Pictures within the data are to be left out; everything else must be reproduced exactly.

Data extract:
*-*-*

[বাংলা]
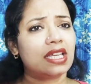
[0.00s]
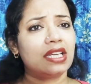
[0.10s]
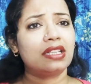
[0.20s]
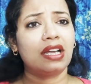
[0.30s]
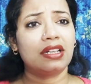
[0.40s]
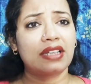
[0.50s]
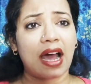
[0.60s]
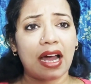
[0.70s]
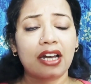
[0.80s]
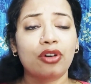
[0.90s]
স্কিন
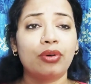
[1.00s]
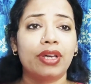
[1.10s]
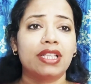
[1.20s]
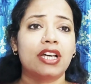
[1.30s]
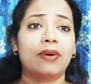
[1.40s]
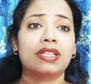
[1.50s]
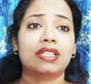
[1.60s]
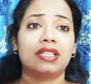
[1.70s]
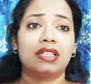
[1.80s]
ডার্ক হয়ে যাওয়া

*-*-*

Your solution:
[বাংলা]
[0.00s]
[0.10s]
[0.20s]
[0.30s]
[0.40s]
[0.50s]
[0.60s]
[0.70s]
[0.80s]
[0.90s]
স্কিন
[1.00s]
[1.10s]
[1.20s]
[1.30s]
[1.40s]
[1.50s]
[1.60s]
[1.70s]
[1.80s]
ডার্ক হয়ে যাওয়া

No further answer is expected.